Wednesday, June 20, 2018

You Diagnose Pericarditis at your Peril (at the Patient's Peril!)

The source of this case is anonymous.

A 40 something woman with a history of hyperlipidemia and additional risk factors including a smoking history presented with substernal chest pain radiating to "both axilla" as well as the upper back.  She was reportedly "pacing in her room while holding her chest".

The initial tracing (EKG 1) was obtained.
Clinician and EKG machine read of acute pericarditis.
What do you think?

There is sinus rhythm.  There is diffuse ST elevation in II, III, aVF and V3-V6.  One might agree with the computer and the clinician because there is inferolateral ST elevation without any reciprocal ST depression.  While it is true that inferior MI has ST depression in aVL 99% of the time (Bischof and Smith), and that inferolateral ST elevation is the most common distribution for pericarditis, the ST elevation in V3 has "terminal QRS distortion (TQRSD)," (diagnostic of LAD occlusion)

Paper published: Terminal QRS distortion not found in any ECG of Early Repolarization

TQRSD is defined as the absence of BOTH an S-wave and a J-wave in leads V2 or V3.  While I have shown that early repolarization never has this feature which is common to LAD occlusion, no one has ever studied it in pericarditis.  I strongly suspect that pericarditis does not have this feature, and would never assume that it might.  When I see this feature, the ECG represents LAD occlusion until proven otherwise.

First, this is so clearly an LAD occlusion that I would simply activate the cath lab.  However, if you were prevented from doing that, then an emergent contrast echo is indicated.  If there is no wall motion abnormality, then you can be confident that it is not an LAD occlusion.

Why is there diffuse ST elevation (also in inferior leads?).  This is almost certainly due to a type 3 ("wraparound") LAD that supplies the inferior wall.

How about the use of the LAD occlusion formula?  

This formula was developed comparing early repol to LAD occlusion, so it may not apply when the DDx is pericarditis vs. LAD occlusion.    

1. Forget about diagnosing pericarditis here; it is too rare and it is too dangerous to diagnose it in lieu of MI.  

2.  Much of what is called pericarditis is really early repolarization.  
See this case, written by Pendell Meyers when he was a student: 

31 Year Old Male with RUQ Pain and a History of Pericarditis. Submitted by a Med Student, with Great Commentary on Bias!

3.  TQRSD is a sign of obvious LAD occlusion.  These cases were excluded from the study that derived and validated the formulas, and so you should not rely on the formula when there is TQRSD.  Just diagnose LAD occlusion!

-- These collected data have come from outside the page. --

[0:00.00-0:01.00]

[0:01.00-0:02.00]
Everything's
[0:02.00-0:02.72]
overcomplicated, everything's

Nevertheless, here are the values if you use the formula:

QTc = 431, STE60V3 = 2 mm, RAV4 = 5 mm, QRSV2 = 5 mm
3-variable: 26.2 (greater than 23.4 is LAD occlusion)
4-variable: 22.4 (greater than 18.2 is LAD occlusion)

Clinical course 

Later, the first troponin I returned at 2.67 ng/mL (quite elevated).  

Comment: If you are still somehow convinced that this ECG represents pericarditis, then you must at least change your diagnosis to myo- pericarditis (because the elevated troponin shows myocyte necrosis).  But in patients with ST elevation due to myocarditis, there will be a wall motion abnormality and elevated troponin, so it usually can't be differentiated from MI without an angiogram.  

Another ECG was recorded:
Is it true that there is "no significant change"?

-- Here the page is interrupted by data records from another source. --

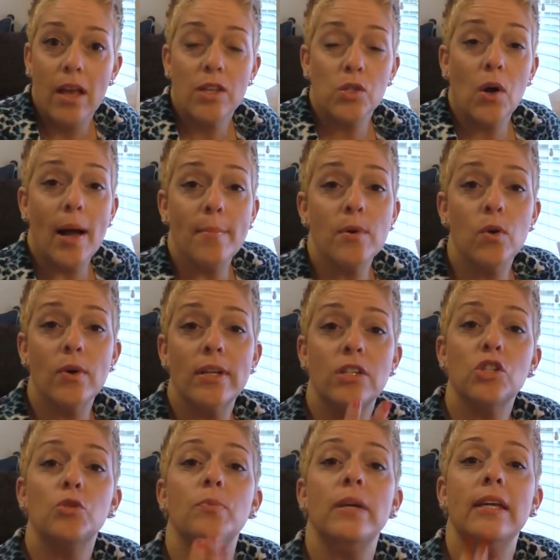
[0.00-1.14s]
So I'm going to
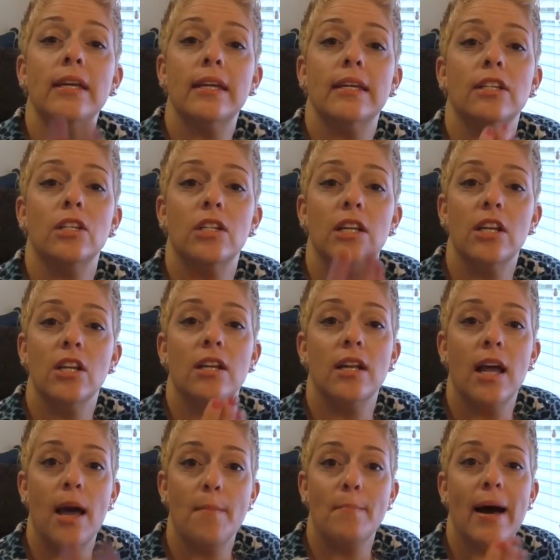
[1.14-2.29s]
speak it
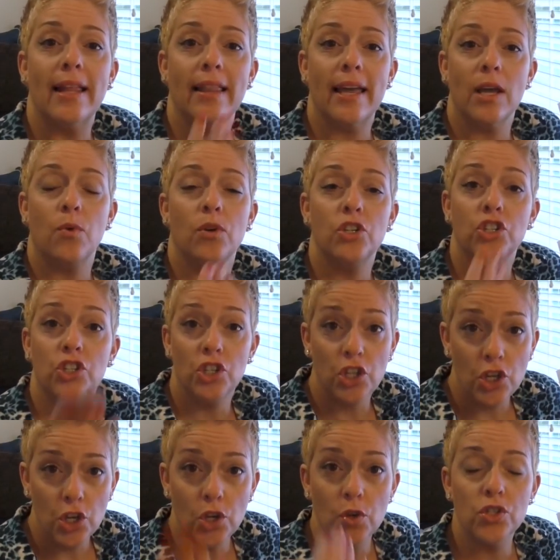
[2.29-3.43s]
in my language to
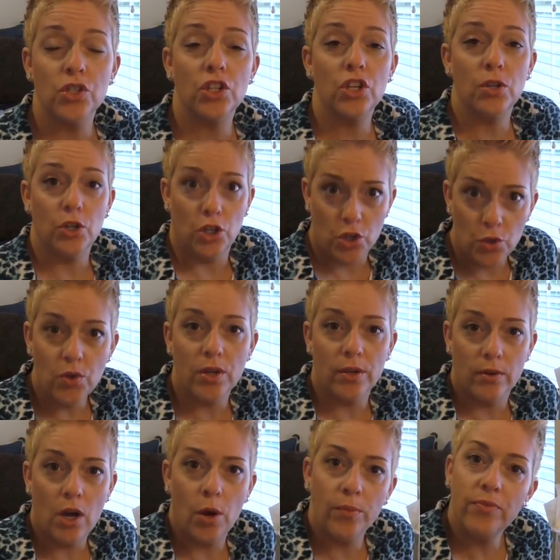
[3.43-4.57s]
you so that you
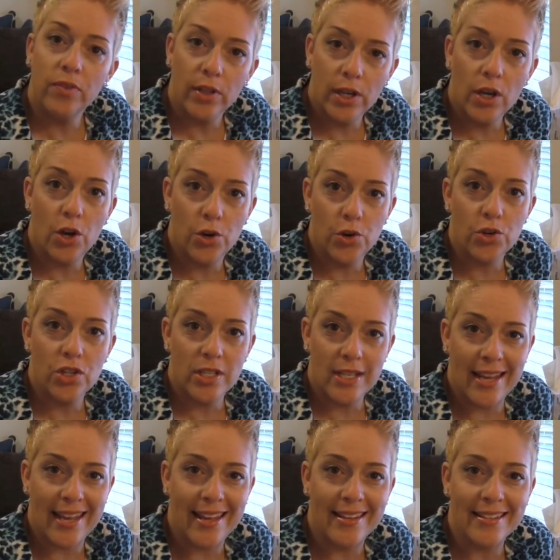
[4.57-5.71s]
can hopefully
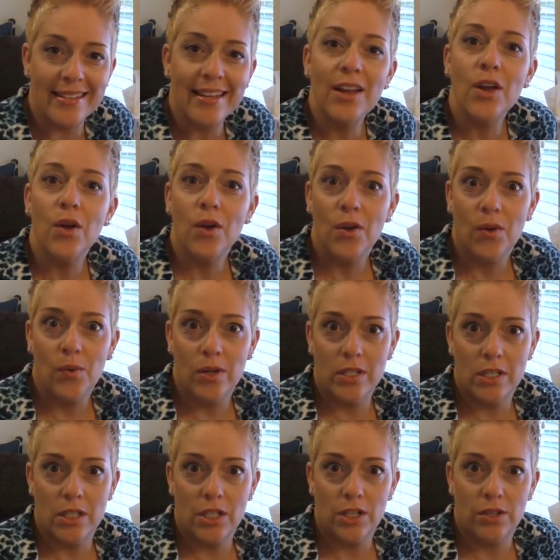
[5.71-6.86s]
understand what
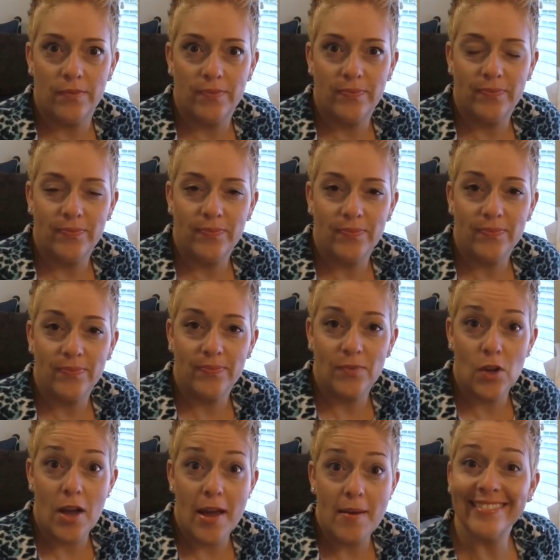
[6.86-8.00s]
to do.
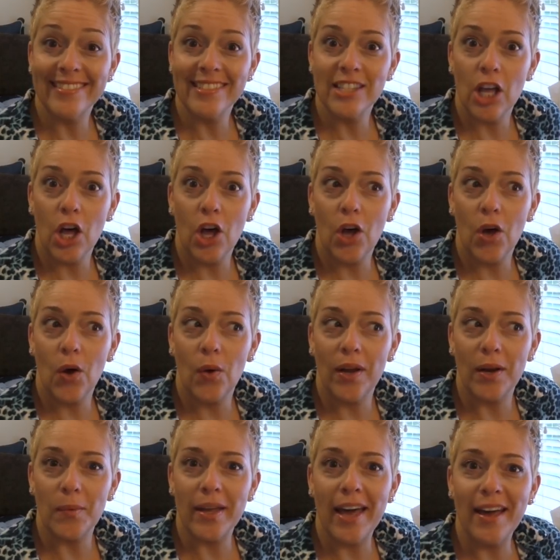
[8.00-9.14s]
Okay, so
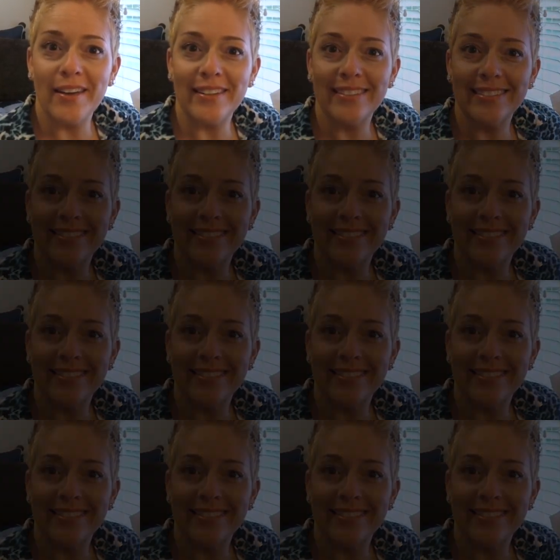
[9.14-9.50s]
here we go.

In the intervening 3 hours, new Q-waves have developed in leads V3 and V4, and deepened in V5 and V6.

The patient was admitted to medicine service for pericarditis where she had intermittent pain throughout the rest of the night.  The medicine note documents that the patient had worsening pain with lying flat and relief with leaning forward.  There was no history of preceding viral symptoms.

Another ECG was recorded at t = 6 hours:
The Q-waves are more pronounced and now the computer sees it.
Also, the ST elevation has diminished as myocardium infarcts

Outcome and comments by the source of the case:

"The following morning the cardio consult service saw the patient.  The repeat TnI at that time was 19.20 ng/mL and an official echo showed: 'Severe hypokinesis to akinesis of the apical 1/3 anteroseptal wall with partial wall thinning c/w apical anterospetal MI.'"

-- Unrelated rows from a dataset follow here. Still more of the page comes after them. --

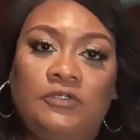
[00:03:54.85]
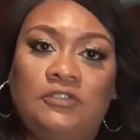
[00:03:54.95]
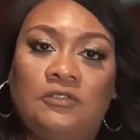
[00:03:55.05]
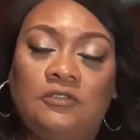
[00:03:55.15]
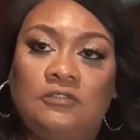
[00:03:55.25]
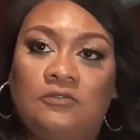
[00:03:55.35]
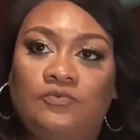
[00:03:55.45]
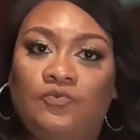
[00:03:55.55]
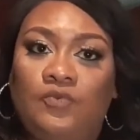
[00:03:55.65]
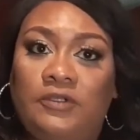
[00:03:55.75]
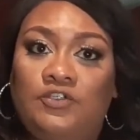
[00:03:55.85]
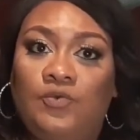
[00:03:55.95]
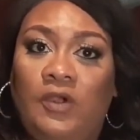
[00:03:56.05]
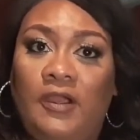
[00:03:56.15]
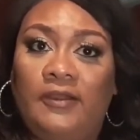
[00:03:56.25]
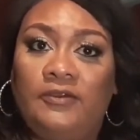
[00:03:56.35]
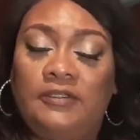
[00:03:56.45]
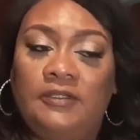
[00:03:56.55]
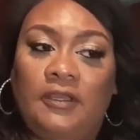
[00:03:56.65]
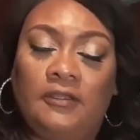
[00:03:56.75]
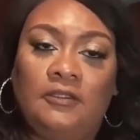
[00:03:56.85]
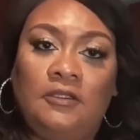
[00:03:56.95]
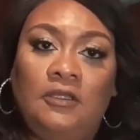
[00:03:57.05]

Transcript: It's what you were hired in at.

"Cath showed a 100% mid LAD lesion which was successfully intervened upon."

"TnI peaked at 67.10 ng/mL post PCI."

"I know from reading your blog that you "diagnose pericarditis at your own peril", but are there any signs on that initial ECG that would make you think ischemia?  No PR depression, no Spodicks sign, but concave segments which are diffusely elevated... no reciprocal depressions (aVL looks isoelectric to me, maybe make an argument for slight depression?)."

"In the clinical context I would have performed a bedside echo and had I seen the RWMA the diagnosis would have been made, but in the absence of this I thought that initial ECG looked like pericarditis."


1. 40-50% of acute LAD occlusion have upwardly concave ST segments in all of V2-V5.   
--Smith SW.  Upwardly Concave ST Segment Morphology Is Common in Acute Left Anterior Descending Coronary Artery Occlusion.  Journal of Emergency Medicine 2006; 31(1):67-77. 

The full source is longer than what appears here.